* **Problem description**: What is needed is an exact copy of the entries, with the pictures excluded.

Stored items:

+++++

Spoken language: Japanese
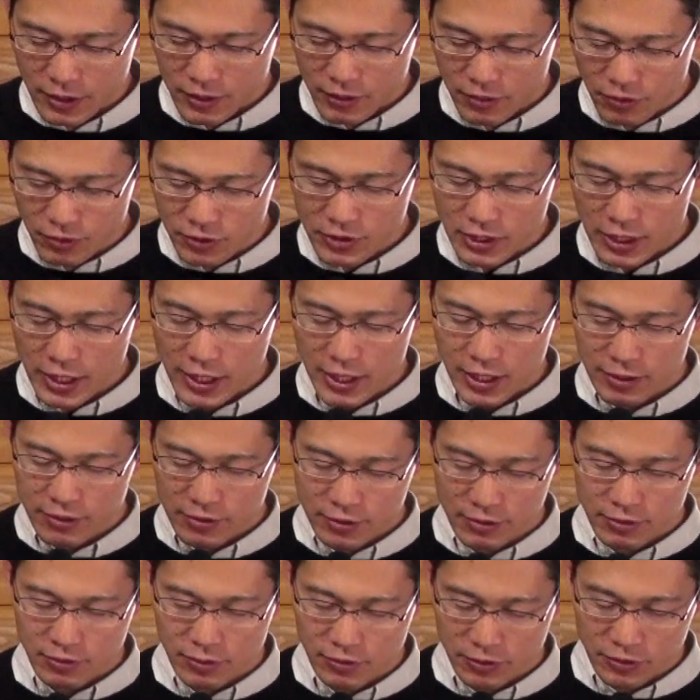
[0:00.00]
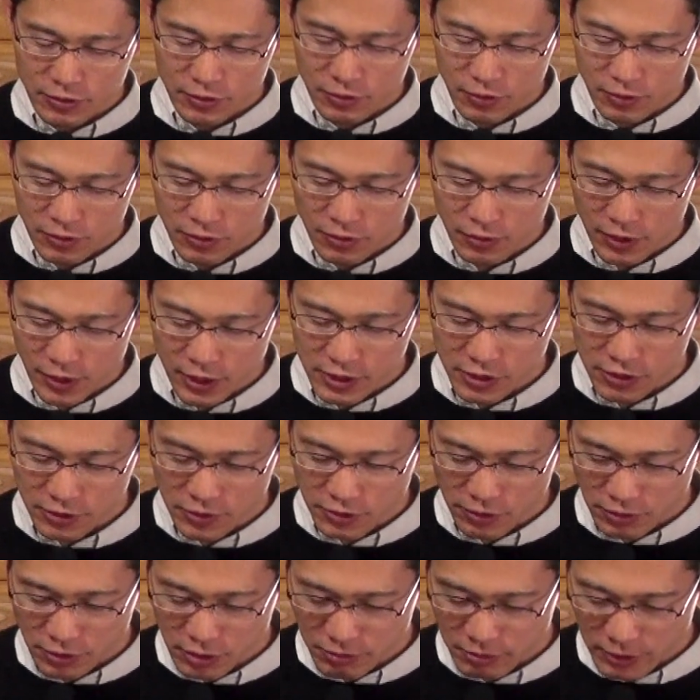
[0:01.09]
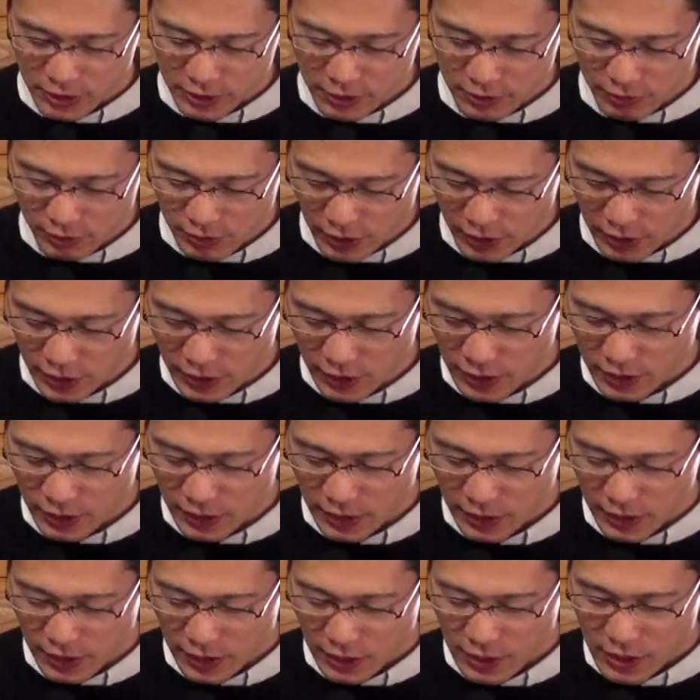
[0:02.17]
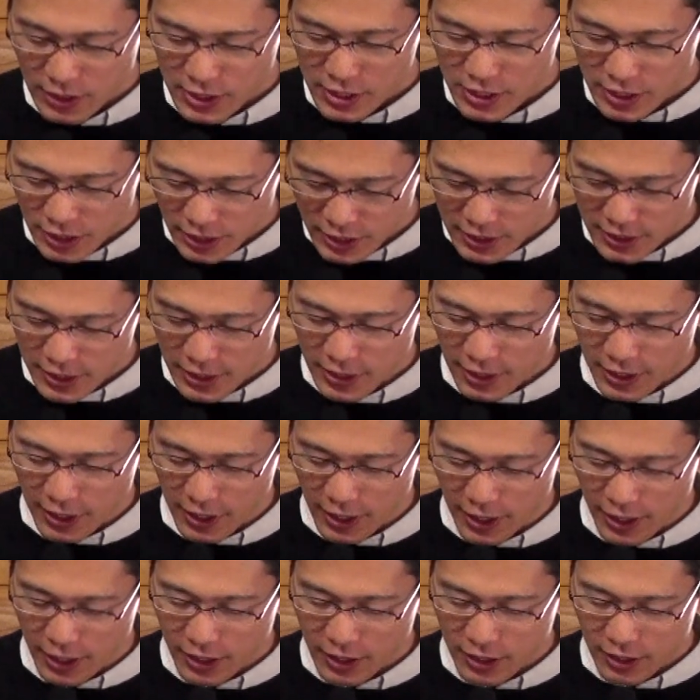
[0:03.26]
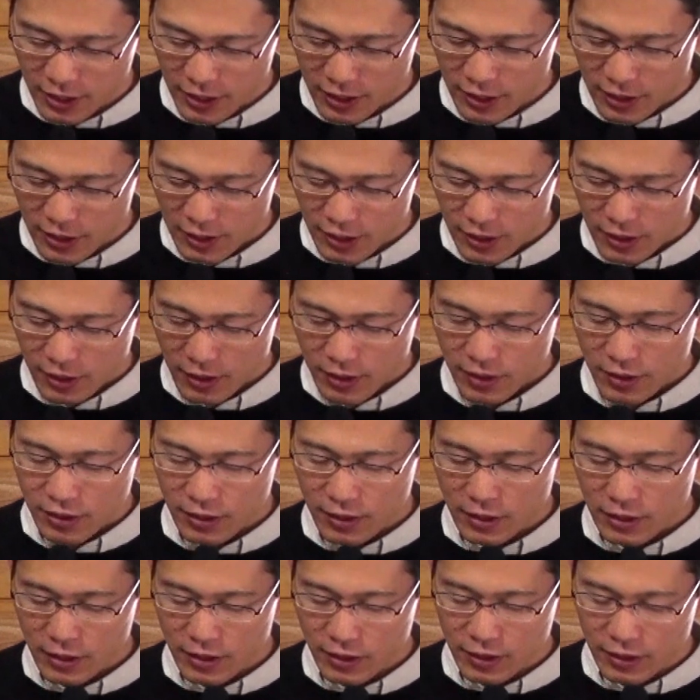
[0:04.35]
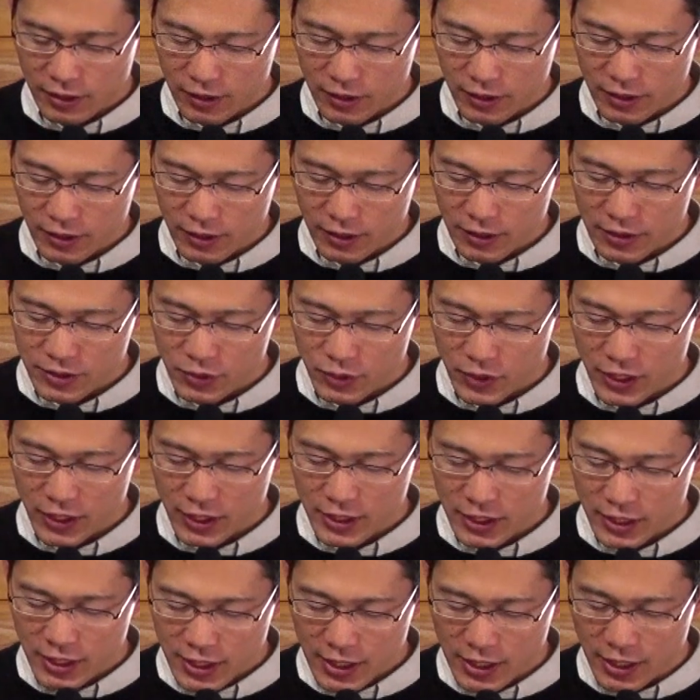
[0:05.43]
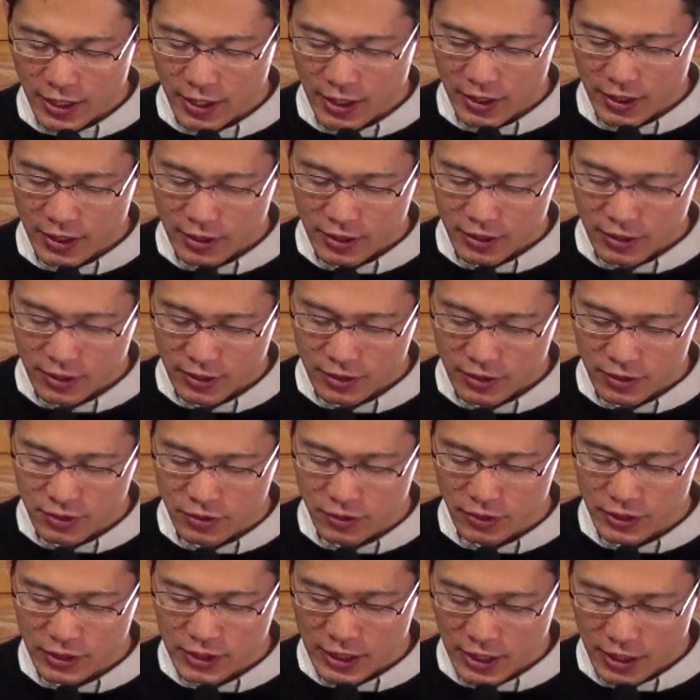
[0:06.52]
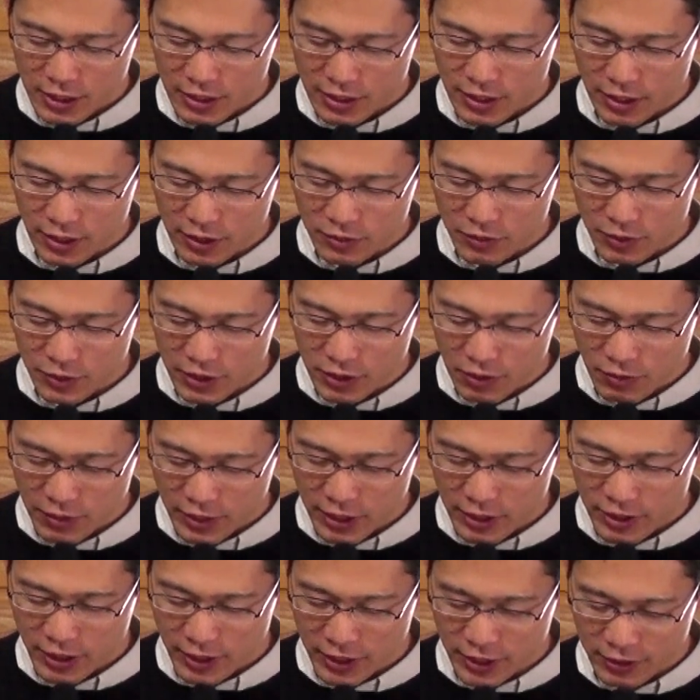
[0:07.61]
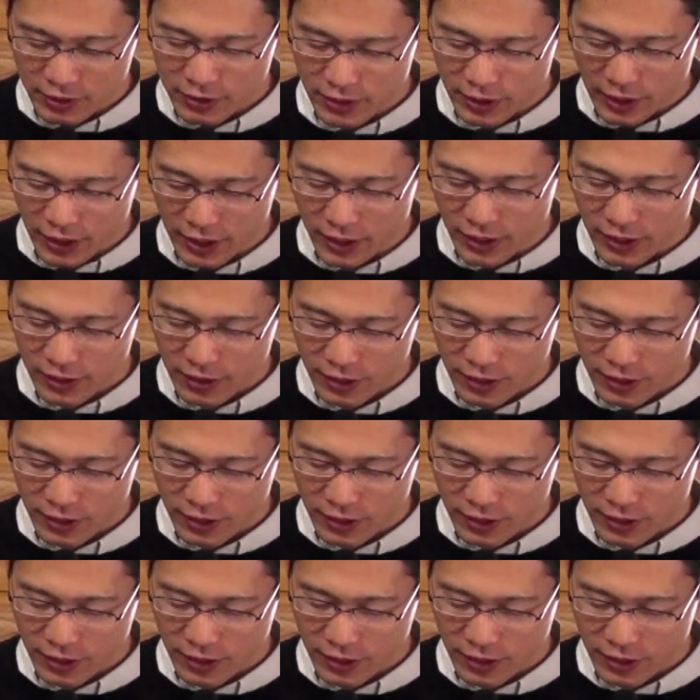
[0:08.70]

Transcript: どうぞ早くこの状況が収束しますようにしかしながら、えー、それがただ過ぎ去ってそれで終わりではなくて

+++++

* **Problem solution**:
Spoken language: Japanese
[0:00.00]
[0:01.09]
[0:02.17]
[0:03.26]
[0:04.35]
[0:05.43]
[0:06.52]
[0:07.61]
[0:08.70]

Transcript: どうぞ早くこの状況が収束しますようにしかしながら、えー、それがただ過ぎ去ってそれで終わりではなくて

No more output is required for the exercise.